Quero e preciso te beijar, Cidona, meu amor! e Moacir toma a sua deusa negra nos braços e beija-a, alucinado, sensual, jamais havia pensado em como um beijo transforma uma pessoa, sentiu em todo o corpo sensações nunca antes sequer sonhadas e a sua deusa negra oferecendo a boca, os grandes olhos cerrados, seu frágil e débil corpo entregue aos braços de Moacir ou do Pollione?; ambos sem saber, ela não se sabendo, naquela hora de amor se era Cidona ou Norma: mas sabia que morria, que estava a ir para a fogueira com o amante Pollione,  pai dos seus filhos e Moacir não se sabia se travestido de Pollione ou um novo Moacir que nascia nos fogos da fogueira sacrificial...
Outro longo beijo, os dois se sentindo despudoradamente adolescentes, encantados com o que ocorria em seus corpos, ele com o pênis ereto, firme, avolumando as calças de linho e ela sentindo úmida sua calcinha e seus seios pequenos sendo tomados por concêntricas elétricas ondas, surtos de vertigem, e os dois corpos – juntos, à beira da fogueira do sacrifício – em êxtase a exigir e a oferecer ternura, calor, vida!

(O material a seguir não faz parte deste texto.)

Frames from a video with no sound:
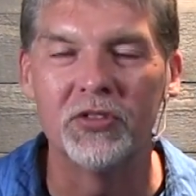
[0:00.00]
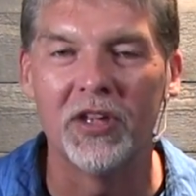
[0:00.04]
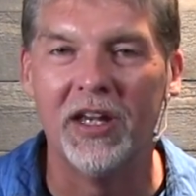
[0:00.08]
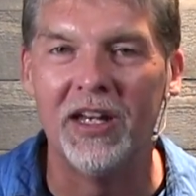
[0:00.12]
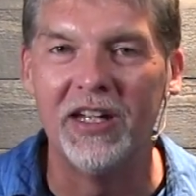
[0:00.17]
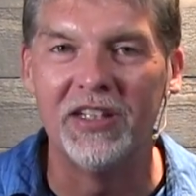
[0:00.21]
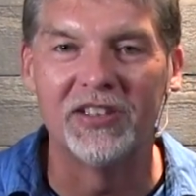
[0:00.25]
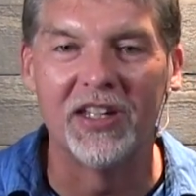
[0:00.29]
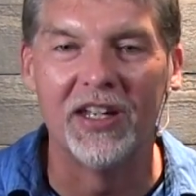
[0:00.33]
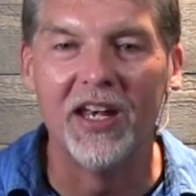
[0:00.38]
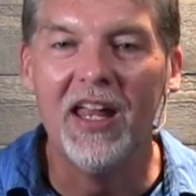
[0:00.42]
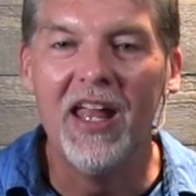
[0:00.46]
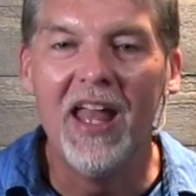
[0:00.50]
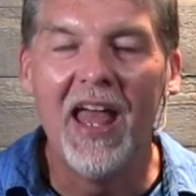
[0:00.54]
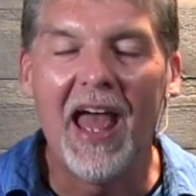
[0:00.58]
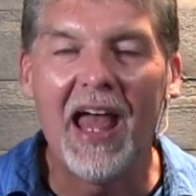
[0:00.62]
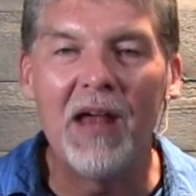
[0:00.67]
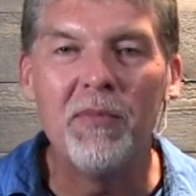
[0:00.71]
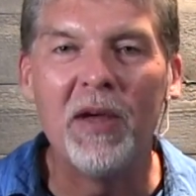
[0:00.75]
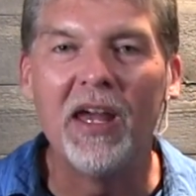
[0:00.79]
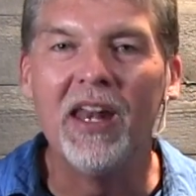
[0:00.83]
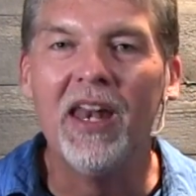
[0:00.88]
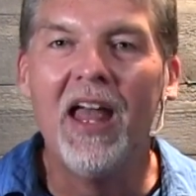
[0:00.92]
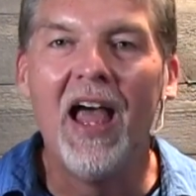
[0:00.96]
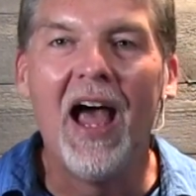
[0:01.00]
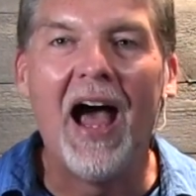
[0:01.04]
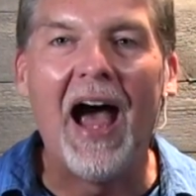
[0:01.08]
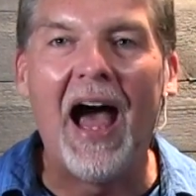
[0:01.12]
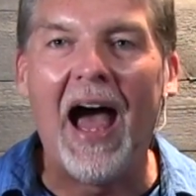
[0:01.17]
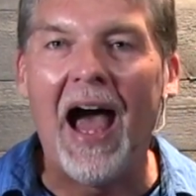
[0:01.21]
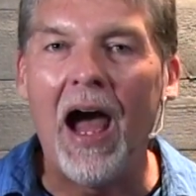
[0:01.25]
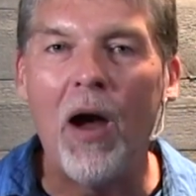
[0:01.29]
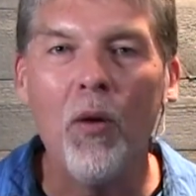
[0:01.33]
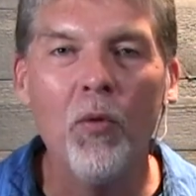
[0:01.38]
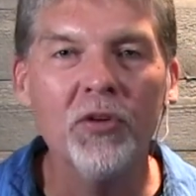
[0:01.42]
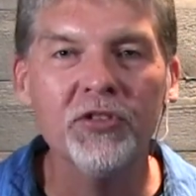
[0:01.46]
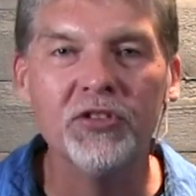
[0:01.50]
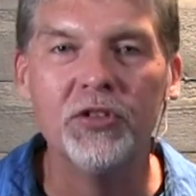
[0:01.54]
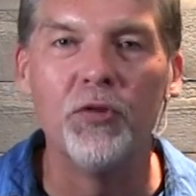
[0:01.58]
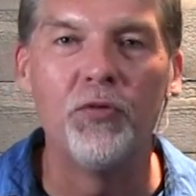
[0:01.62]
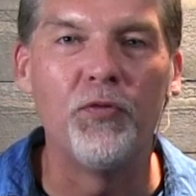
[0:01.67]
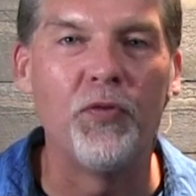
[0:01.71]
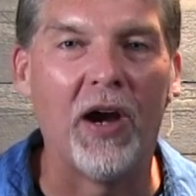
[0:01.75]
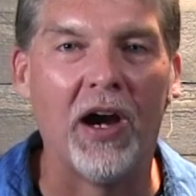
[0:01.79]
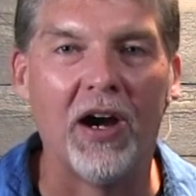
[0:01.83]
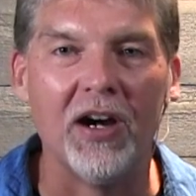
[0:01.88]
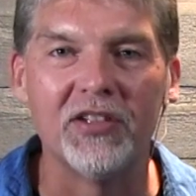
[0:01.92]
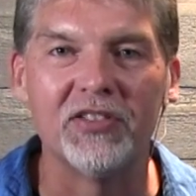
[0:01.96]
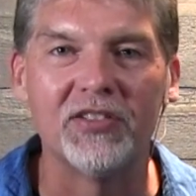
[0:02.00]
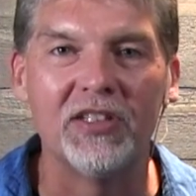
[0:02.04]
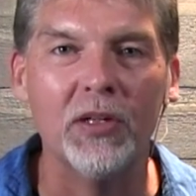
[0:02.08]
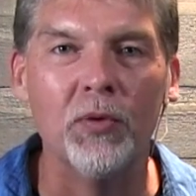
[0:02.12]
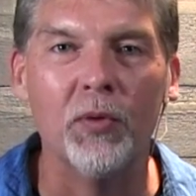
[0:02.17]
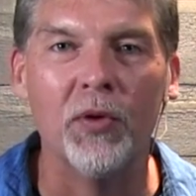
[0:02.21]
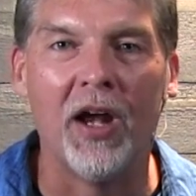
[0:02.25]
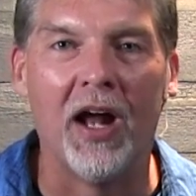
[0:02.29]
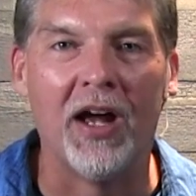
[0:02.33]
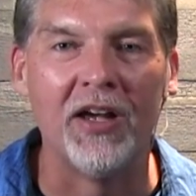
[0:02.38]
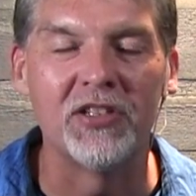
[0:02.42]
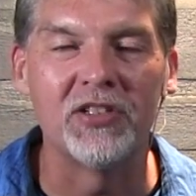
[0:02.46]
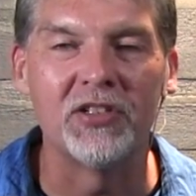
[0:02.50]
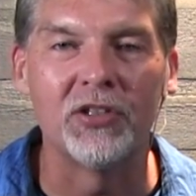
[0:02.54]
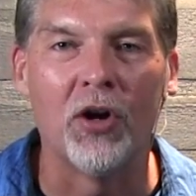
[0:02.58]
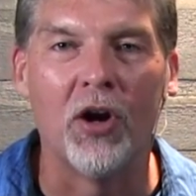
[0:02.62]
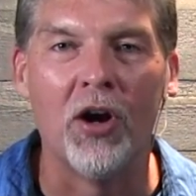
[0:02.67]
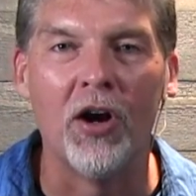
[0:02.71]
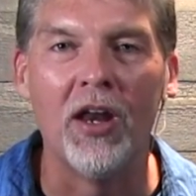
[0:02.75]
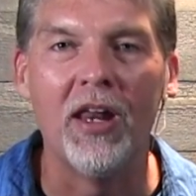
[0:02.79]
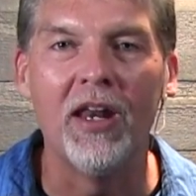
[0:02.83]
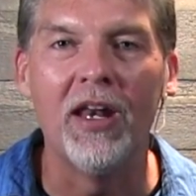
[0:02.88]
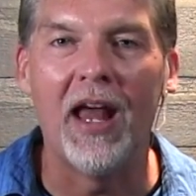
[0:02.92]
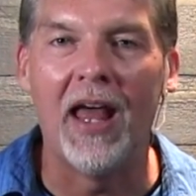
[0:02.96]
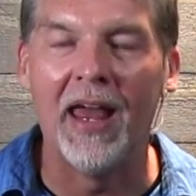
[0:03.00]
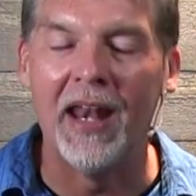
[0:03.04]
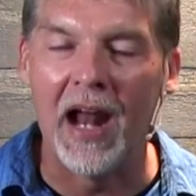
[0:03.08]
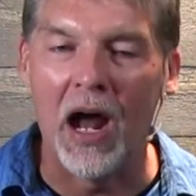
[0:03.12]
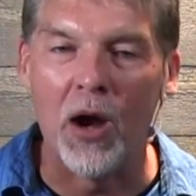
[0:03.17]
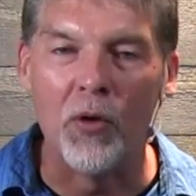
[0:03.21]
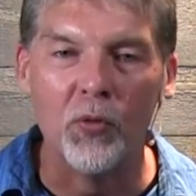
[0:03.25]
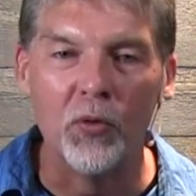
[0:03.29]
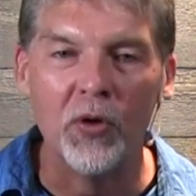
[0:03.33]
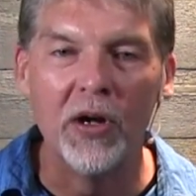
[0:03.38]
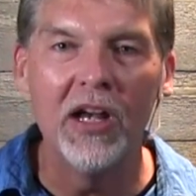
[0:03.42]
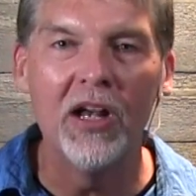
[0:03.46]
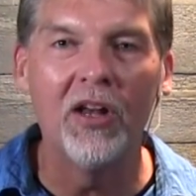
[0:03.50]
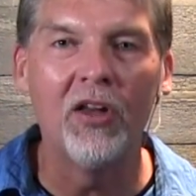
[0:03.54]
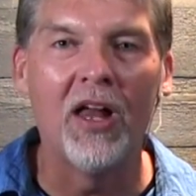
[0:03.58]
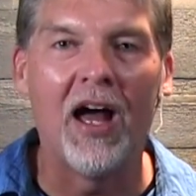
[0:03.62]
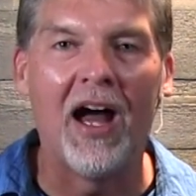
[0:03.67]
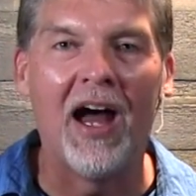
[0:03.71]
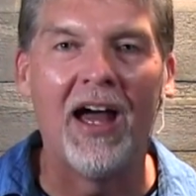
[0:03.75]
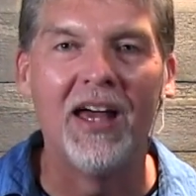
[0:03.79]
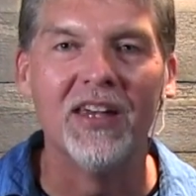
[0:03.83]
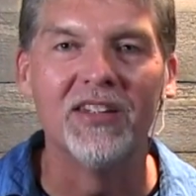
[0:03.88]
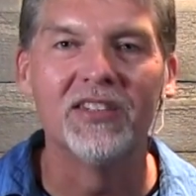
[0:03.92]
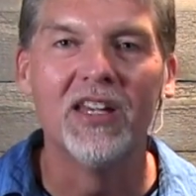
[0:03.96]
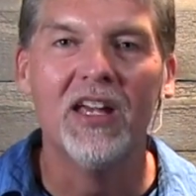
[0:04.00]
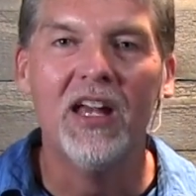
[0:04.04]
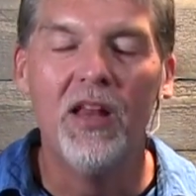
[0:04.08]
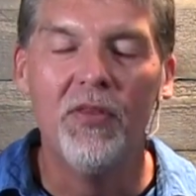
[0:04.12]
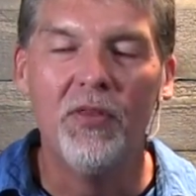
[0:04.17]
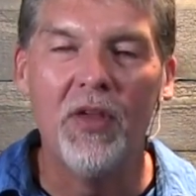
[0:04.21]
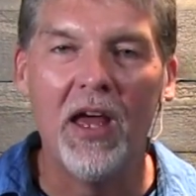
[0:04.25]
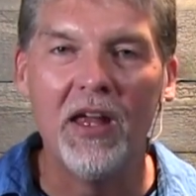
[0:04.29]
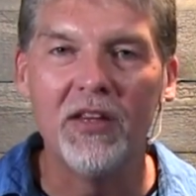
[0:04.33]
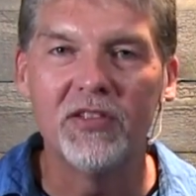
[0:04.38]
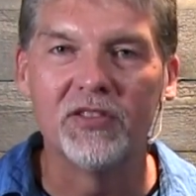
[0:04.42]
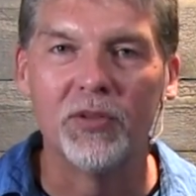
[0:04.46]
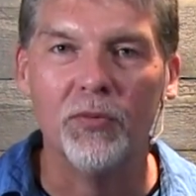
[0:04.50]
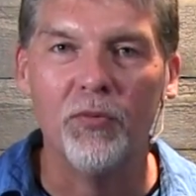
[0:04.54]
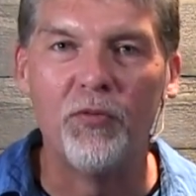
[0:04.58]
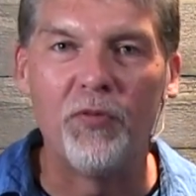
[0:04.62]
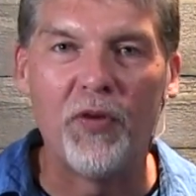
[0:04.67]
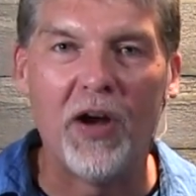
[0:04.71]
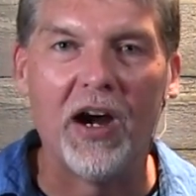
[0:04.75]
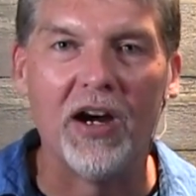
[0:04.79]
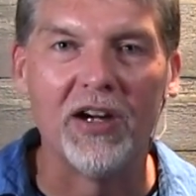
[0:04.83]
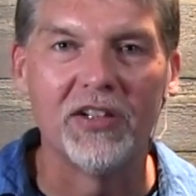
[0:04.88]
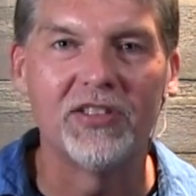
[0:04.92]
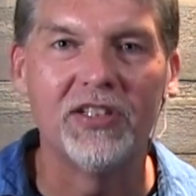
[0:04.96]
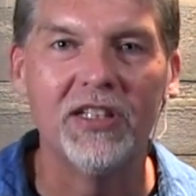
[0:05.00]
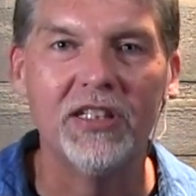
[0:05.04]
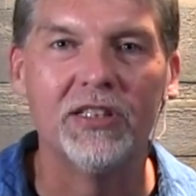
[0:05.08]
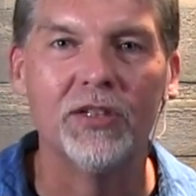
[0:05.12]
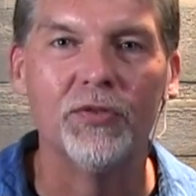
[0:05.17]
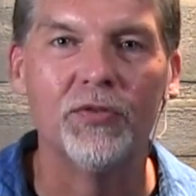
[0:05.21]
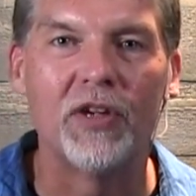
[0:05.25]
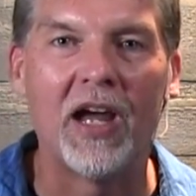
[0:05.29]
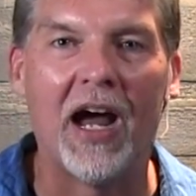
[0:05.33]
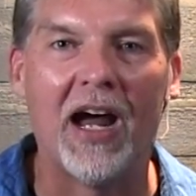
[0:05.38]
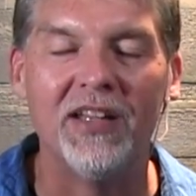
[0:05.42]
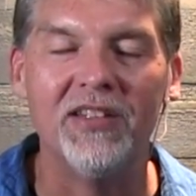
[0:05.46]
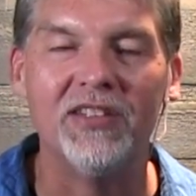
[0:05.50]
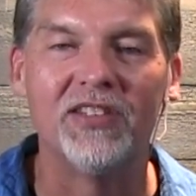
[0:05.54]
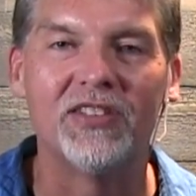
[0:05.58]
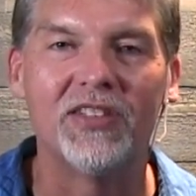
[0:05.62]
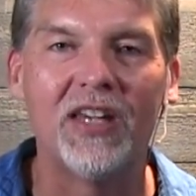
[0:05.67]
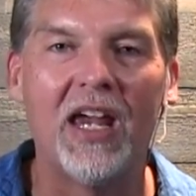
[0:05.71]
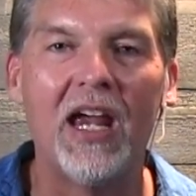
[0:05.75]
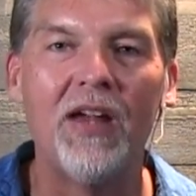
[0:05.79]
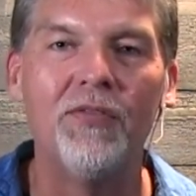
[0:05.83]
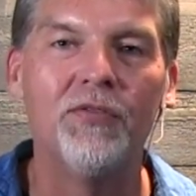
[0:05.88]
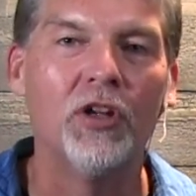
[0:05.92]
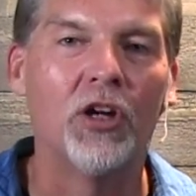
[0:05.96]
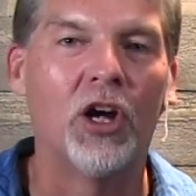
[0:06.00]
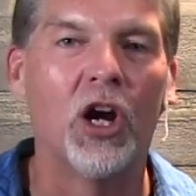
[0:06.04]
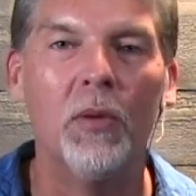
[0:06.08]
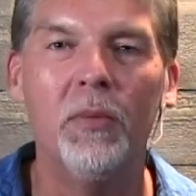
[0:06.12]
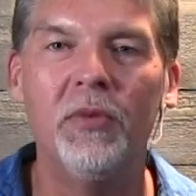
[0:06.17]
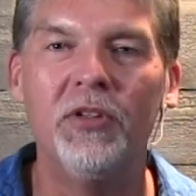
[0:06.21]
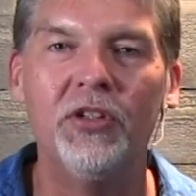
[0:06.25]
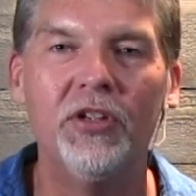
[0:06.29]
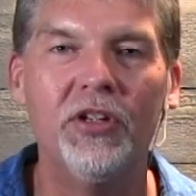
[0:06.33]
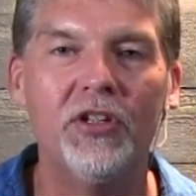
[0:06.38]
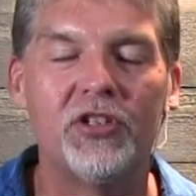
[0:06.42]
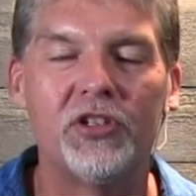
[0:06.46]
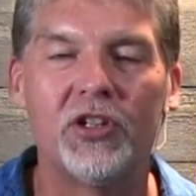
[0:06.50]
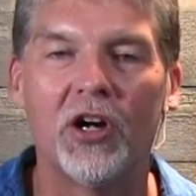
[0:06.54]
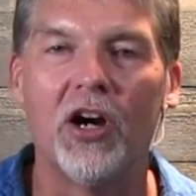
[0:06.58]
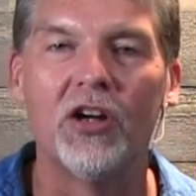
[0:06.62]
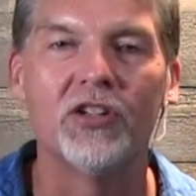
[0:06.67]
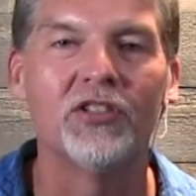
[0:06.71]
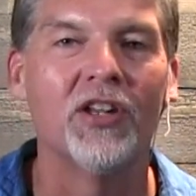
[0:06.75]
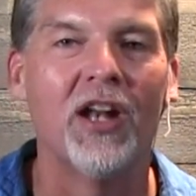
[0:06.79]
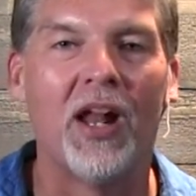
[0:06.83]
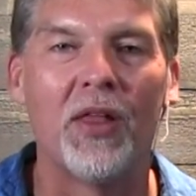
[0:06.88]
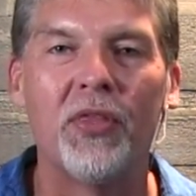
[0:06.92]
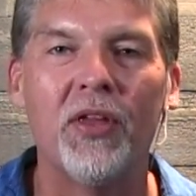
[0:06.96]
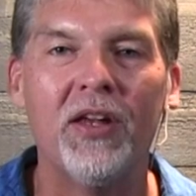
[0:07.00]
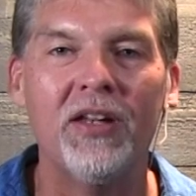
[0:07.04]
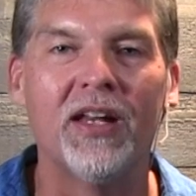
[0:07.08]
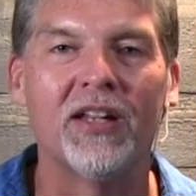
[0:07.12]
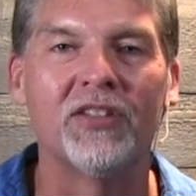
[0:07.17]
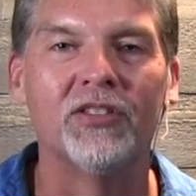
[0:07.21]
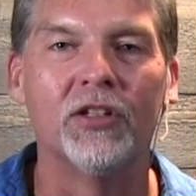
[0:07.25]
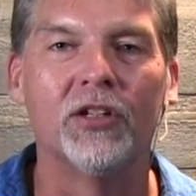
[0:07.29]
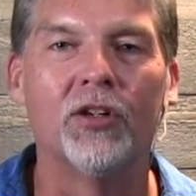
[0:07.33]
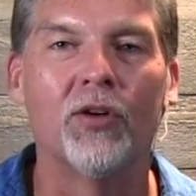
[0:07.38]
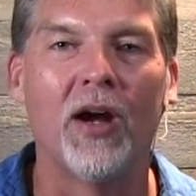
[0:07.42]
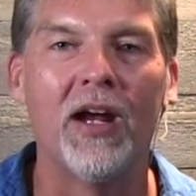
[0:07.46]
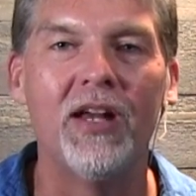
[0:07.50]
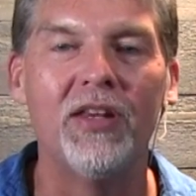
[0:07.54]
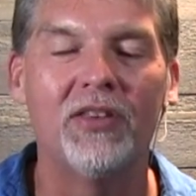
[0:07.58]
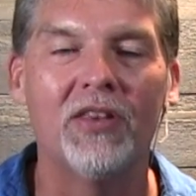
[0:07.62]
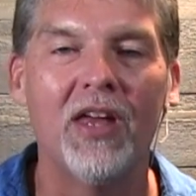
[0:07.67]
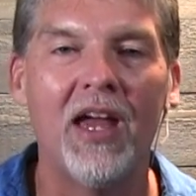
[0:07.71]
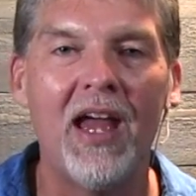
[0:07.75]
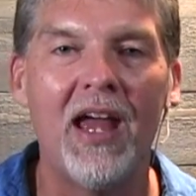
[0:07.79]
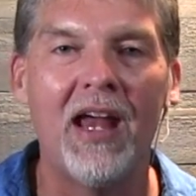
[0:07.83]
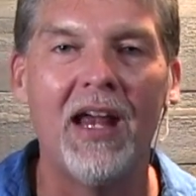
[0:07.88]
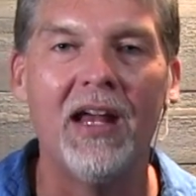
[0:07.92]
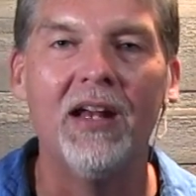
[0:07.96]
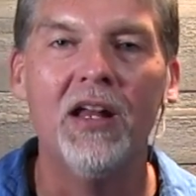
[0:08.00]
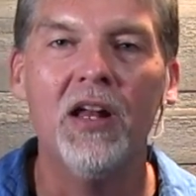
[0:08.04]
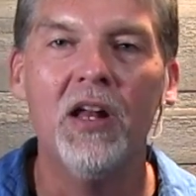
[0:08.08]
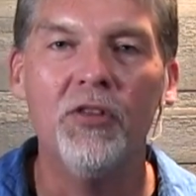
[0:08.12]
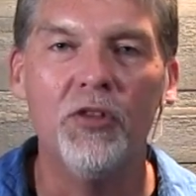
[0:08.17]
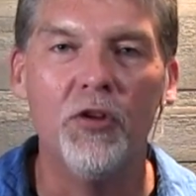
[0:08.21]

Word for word: And he said, Hey, man, I was a Pharisee when I started, and I realized that some Pharisees have gotten saved and come into the church, and I think that's a great thing.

Moacir interrompeu o abraço, tomou as mãos de Cidona carinhosamente e ajeitou-a em uma cadeira e se pôs a falar:
Estou fora de mim: quero gritar, me sinto doido, louco, preciso falar senão saio a gritar pelas ruas, berrando para a lua, para as estrelas, isso é felicidade; Cidona, minha deusa negra, urge te contar: semana que vem temos que ir para São Paulo, ver as nossas vestes para a apresentação, já tomei as providências necessárias, o figurinista do Teatro Municipal, Natalino, orientará nossas escolhas, e Fátima irá conosco...; Cidona, sentada na cadeira, silenciosa, ereta, costas coladas ao espaldar, sem saber se o que ocorria era sonho, interrompe: Moacir, pelo amor de Deus, não posso, o que irão falar de mim? viajar para São Paulo, com um homem casado? não, não posso!; Fátima e Didinha irão conosco: falei com Natalino por telefone e resolvemos que Didinha bordará nossas fantasias, nossas vestes para a apresentação; você falou com ela, Moacir?; não, mas Fátima me disse que poderá falar ou você, enfim o que achar melhor, iremos no domingo, te amo, te quero; te amo também Moacir, que loucura a nossa, deus do céu, vida virada aos avessos!
Mas foi mesmo Cidona que falou com Didinha. Vou sim, mas tenho que levar umas toalhas do bispo de Guaxupé para terminar o bordado; leve amiga, eu te ajudo!; nada disso Cidona: enquanto vocês ficam por lá, a passeios e nos bem-bons da cidade enorme, cheia de prédios e arranha-céus eu bordo as toalhas...minha vida tem que continuar! obrigada Didinha, você indo meus pais ficarão mais sossegados, a cidade vai falar menos...deus do céu, tanta coisa; e Didinha falou baixinho, comovida: agradece a deus e reza Cidona: vida é isso e não a que estamos acostumadas a levar.